Despite that, a newfound vigour filled Dalia, though whether this was in response to their brush with death or some other reason, she couldn't tell. All she knew was that she was alive and all the things she had feared losing were still there, just waiting to be experienced.
The same mood seemed to suffuse them all, and over the next few hours of their journey, as the ground levelled out and they made good time across the plain, each of her fellow companions relaxed into this new stage of their journey. Even Severine, whose arm was still painful despite Rho-mu 31's ministrations and the effects of a couple of painkillers, seemed in better spirits.
The air in the vehicle was clammy, yet it was better than the hot dust that billowed around them outside. This far from the pallidus the atmosphere outside wasn't actually poisonous, but it wasn't exactly pleasant. Dalia felt a growing sense of optimism that they were going to reach their goal after all as the hours blurred into days and the unending dust clouds enveloped them.
The days passed mostly in silence, though occasionally one of them would point out a particularly interesting formation or unusual sight and they would talk about it until it was obscured in the dust of their wake. Rho-mu 31 kept one eye on the distant forge, and Dalia felt a growing excitement as the ground became rockier.
At length, Rho-mu 31 slowed the Cargo-5 and pointed to a dark scar in the earth that dropped sharply into the ground between two descending cliffs of rock.
'The western entrance to the Noctis Labyrinthus,' said Rho-mu 31.
'Well, we made it here,' said Severine. 'What now?'
Dalia looked at the tense faces of her friends. They had come this far, but looking into the tomb-like darkness of the Noctis Labyrinthus, she could see their fear and hesitation at war with their desire to stand by her.
'We go in, what else is there to do?' asked Caxton. 'We've come all this way and we can't turn back. Right, Dalia?'
'Right,' said Dalia, grateful for his support.
'Fine by me,' said Zouche. 'Pointless journey if we don't go in.'
Severine nodded slowly, and Rho-mu 31 guided their vehicle down the sloping entrance to the canyon system.
The ground dropped away sharply, swallowing them whole as the light faded and left them travelling in a twilight wilderness of shadows and thin bars of diffuse light that filtered down from high above.
Sheer cliffs of layered rock soared above them, and Dalia felt like they were plunging deeper and deeper into the heart of the planet through some dreadful, unhealed wound.
Maven could barely contain his anger at the sight of so many bodies. The tunnel was choked with them, lying scattered in pieces or crushed amid the twisted wreckage of a mag-lev that had been blasted from the track. He rode
His battle-brother didn't answer for a moment and Maven sensed his friend's fury at what he was seeing. The mag-lev hadn't just been attacked, it had been obliterated. Weapons of tremendous power had torn it open from end to end and slaughtered every living soul within.
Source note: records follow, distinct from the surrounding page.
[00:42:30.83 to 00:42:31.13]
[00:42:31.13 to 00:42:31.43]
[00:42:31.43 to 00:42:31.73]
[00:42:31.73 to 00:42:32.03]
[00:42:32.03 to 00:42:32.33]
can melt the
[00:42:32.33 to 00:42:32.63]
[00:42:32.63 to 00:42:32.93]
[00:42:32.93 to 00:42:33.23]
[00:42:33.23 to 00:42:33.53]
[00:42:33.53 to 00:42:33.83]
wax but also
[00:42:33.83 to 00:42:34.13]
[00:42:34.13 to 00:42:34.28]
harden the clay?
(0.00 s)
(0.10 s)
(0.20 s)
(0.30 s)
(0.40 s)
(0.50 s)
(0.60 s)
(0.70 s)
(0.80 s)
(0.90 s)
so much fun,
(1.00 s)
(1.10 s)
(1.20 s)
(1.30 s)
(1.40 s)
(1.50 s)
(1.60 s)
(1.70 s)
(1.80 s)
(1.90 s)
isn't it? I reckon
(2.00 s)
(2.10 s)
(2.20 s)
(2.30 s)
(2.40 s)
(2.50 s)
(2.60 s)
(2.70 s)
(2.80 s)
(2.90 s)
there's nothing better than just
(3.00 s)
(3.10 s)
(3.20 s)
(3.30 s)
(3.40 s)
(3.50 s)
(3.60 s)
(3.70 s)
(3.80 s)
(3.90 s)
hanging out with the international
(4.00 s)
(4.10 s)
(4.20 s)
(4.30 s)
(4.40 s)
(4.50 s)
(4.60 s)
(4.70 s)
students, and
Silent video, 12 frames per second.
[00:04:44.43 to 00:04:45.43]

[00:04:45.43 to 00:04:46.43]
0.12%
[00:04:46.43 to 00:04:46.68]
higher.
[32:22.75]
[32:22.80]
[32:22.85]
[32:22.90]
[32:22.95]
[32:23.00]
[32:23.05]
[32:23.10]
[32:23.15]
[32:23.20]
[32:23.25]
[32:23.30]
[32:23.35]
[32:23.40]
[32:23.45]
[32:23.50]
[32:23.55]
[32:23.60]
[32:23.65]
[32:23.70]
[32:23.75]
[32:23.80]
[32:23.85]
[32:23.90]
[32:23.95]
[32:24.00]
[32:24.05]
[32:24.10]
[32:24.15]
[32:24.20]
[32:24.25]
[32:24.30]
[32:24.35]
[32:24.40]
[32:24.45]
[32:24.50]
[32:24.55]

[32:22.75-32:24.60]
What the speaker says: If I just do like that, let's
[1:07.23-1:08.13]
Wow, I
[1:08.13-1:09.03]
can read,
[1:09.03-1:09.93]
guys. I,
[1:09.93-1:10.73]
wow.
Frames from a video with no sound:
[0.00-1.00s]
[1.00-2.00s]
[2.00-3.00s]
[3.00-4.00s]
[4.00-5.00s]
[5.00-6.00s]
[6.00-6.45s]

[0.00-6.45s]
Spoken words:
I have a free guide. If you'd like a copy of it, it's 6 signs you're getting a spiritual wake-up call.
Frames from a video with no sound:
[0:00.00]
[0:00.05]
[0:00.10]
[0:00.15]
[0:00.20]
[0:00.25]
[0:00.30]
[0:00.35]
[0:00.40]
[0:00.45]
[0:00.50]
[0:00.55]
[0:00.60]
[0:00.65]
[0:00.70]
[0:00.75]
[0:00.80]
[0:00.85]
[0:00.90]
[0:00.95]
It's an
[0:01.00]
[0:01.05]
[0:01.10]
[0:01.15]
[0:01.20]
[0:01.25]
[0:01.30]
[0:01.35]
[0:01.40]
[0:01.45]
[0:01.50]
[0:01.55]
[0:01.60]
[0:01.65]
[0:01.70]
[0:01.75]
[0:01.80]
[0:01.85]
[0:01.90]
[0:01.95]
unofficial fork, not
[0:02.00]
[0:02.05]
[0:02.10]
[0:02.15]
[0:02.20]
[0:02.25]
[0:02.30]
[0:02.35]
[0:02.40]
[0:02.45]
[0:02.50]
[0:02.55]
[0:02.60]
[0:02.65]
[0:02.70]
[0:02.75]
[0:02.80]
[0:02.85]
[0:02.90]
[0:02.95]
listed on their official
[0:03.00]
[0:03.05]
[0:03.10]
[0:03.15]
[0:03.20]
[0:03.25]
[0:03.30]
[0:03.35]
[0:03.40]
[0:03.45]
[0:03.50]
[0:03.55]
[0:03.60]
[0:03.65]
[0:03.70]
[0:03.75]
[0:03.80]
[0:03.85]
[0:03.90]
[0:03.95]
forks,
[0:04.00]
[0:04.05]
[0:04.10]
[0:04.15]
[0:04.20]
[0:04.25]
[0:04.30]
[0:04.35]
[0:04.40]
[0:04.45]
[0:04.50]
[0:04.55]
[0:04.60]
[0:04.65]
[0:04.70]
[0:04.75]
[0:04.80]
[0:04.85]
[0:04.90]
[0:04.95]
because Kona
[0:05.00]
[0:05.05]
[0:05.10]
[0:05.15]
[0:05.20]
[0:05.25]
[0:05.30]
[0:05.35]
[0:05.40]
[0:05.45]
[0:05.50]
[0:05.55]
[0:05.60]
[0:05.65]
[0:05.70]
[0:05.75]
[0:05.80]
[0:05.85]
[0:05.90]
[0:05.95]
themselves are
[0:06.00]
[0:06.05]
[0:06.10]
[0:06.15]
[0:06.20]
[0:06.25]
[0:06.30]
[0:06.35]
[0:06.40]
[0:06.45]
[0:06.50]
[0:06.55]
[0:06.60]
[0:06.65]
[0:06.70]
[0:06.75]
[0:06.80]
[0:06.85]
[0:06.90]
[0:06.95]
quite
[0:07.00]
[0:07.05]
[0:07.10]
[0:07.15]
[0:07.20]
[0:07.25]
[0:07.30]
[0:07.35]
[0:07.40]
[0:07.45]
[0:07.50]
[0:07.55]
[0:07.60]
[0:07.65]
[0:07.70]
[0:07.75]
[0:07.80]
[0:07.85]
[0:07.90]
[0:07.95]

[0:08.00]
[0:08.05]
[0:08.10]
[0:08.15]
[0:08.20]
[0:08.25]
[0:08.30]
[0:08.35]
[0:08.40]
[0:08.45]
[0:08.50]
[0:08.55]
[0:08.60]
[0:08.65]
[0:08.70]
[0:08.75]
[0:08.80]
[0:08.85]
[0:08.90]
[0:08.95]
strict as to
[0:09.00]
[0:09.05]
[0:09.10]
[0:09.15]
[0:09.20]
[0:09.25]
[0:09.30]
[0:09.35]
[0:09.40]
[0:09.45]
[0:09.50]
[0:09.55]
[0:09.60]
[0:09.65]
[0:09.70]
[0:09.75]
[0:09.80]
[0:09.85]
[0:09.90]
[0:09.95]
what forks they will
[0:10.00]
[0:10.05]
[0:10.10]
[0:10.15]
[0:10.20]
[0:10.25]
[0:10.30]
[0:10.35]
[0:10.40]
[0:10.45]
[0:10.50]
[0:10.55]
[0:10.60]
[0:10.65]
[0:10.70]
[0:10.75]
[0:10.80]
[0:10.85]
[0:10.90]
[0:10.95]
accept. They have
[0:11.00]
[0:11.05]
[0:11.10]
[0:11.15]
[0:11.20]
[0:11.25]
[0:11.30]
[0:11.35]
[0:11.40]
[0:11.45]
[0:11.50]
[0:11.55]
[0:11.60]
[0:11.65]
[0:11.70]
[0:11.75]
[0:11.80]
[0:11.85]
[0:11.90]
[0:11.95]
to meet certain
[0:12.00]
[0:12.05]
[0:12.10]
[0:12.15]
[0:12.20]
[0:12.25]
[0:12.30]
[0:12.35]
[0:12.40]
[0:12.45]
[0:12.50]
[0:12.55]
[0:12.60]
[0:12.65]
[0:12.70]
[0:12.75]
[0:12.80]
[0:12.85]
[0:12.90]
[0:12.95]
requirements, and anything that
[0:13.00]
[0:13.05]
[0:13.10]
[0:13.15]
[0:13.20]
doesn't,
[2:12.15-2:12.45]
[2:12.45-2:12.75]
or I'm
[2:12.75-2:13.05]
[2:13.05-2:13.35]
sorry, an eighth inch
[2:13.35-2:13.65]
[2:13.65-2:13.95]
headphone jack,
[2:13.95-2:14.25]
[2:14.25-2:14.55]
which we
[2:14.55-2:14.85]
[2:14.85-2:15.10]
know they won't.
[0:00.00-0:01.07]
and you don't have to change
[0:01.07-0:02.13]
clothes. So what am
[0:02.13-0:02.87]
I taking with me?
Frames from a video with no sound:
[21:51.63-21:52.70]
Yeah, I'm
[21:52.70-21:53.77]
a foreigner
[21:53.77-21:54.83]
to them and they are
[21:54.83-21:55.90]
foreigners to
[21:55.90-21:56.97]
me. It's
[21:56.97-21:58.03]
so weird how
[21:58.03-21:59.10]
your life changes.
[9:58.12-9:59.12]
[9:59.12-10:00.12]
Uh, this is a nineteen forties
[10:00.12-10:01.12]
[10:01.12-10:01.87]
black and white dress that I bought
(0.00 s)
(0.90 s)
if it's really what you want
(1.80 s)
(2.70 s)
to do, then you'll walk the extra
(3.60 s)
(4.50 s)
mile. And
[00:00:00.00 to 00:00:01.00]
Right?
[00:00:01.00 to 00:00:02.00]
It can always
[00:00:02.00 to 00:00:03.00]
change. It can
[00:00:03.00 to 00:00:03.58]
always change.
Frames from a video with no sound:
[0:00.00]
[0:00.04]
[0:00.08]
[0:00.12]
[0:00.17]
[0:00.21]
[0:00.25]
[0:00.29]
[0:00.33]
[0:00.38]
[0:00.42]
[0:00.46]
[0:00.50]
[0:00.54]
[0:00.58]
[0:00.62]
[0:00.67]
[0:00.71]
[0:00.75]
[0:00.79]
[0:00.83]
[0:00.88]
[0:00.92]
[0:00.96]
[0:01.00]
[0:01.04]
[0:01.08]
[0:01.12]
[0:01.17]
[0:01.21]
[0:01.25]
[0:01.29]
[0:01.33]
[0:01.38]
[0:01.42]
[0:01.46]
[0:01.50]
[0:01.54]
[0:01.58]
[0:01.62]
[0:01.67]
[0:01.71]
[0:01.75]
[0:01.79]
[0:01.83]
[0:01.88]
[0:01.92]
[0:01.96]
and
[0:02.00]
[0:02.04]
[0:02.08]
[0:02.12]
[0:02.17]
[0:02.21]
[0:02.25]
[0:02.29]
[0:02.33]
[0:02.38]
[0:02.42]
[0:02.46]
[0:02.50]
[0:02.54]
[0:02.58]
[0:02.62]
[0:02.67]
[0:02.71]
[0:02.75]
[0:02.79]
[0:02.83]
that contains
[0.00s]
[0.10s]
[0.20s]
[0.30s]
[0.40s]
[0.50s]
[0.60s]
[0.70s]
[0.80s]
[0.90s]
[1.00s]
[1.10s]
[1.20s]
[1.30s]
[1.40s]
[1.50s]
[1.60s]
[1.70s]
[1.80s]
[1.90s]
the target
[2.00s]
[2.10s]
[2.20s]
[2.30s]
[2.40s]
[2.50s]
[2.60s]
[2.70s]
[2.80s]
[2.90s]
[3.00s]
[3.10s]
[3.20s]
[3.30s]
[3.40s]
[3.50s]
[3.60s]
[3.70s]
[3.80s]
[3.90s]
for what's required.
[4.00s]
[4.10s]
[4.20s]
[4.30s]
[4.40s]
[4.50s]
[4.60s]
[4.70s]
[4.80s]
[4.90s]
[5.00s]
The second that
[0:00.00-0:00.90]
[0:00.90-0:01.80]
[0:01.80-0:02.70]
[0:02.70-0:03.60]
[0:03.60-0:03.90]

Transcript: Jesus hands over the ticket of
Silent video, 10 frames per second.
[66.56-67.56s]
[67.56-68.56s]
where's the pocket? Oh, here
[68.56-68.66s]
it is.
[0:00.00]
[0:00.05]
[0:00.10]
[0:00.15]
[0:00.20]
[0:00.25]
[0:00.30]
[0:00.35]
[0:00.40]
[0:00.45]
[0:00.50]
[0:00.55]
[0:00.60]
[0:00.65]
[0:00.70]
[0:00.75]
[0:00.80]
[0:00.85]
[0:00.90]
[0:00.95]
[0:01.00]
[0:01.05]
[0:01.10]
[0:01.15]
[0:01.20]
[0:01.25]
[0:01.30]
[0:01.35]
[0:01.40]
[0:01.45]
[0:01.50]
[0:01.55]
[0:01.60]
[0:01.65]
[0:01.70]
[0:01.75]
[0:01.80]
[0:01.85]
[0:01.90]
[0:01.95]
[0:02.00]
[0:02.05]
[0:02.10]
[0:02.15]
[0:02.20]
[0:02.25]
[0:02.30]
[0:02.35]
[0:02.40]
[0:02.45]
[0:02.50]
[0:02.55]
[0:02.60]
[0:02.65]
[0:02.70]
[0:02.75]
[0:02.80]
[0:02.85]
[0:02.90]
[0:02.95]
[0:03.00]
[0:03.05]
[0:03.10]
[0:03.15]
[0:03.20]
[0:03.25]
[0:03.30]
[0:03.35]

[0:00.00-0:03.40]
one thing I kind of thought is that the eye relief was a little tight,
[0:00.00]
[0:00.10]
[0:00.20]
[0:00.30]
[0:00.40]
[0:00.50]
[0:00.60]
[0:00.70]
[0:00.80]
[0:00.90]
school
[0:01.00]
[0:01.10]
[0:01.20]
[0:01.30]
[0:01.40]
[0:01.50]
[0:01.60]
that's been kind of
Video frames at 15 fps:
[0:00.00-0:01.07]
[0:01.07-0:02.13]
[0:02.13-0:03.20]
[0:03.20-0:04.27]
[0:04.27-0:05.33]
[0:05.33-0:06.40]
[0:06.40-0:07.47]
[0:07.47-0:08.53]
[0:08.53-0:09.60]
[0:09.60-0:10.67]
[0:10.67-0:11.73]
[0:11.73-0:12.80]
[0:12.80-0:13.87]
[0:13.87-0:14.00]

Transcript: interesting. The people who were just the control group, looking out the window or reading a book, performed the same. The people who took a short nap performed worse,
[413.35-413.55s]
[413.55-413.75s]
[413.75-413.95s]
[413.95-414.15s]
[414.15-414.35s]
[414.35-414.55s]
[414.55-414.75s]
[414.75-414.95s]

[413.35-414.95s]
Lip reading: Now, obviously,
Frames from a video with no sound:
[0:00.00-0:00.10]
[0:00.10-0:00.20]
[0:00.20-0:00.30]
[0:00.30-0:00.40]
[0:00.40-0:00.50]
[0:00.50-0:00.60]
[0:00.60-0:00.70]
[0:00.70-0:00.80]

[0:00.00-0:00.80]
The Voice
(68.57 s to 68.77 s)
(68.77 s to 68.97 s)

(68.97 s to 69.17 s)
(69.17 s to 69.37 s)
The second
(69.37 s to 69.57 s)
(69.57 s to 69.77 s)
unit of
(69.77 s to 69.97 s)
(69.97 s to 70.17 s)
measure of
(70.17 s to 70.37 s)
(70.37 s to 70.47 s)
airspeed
'With all that's happening across Mars and even after what we found in the pallidus, I'll admit I was beginning to regret my decision to follow you,' said Cronus. 'But no more, brother. Whatever that machine is, it has to be destroyed. This will not stand.'
Maven nodded in agreement, though, truth to tell, even he had begun to doubt the instincts of his mount as it led them deeper and deeper into the pallidus. Then, after days of fruitless searching, his auspex had fizzed and hissed with the familiar spider-like pattern of electromagnetic energy that was their prey's signature.
The buried wreck of a prospector's hauler had been almost completely obscured by the dust storms, but Equitos Bellum had scented the handiwork of its nemesis in its destruction.
No sooner had the Knight's auspex sniffed at the residue of reactor, shield and weapons, than Maven felt its gnawing desire to travel eastwards over the mountainous ridge between Tharsis and the Syria Planum in an aching pull of the Manifold.
Now they had found this corpse-filled tunnel, a charnel house of senseless slaughter, and still the Manifold pulled them onwards.
'Why hasn't anyone come to help?' wondered Maven. 'Why have they just left them?'
'Mars has bigger problems,' replied Cronus. 'You've heard the feeds. It's civil war.'
Maven heard the warring desires in his friend's voice and felt the same turmoil within his own heart. The inload feeds had been jammed with a million clamouring voices: declarations of war, pleas for aid and feral screams of hatred. The Martian forges, which had stood shoulder to shoulder through uncounted epochs of darkness and weathered those storms intact, were now doing to one another what Old Night could not.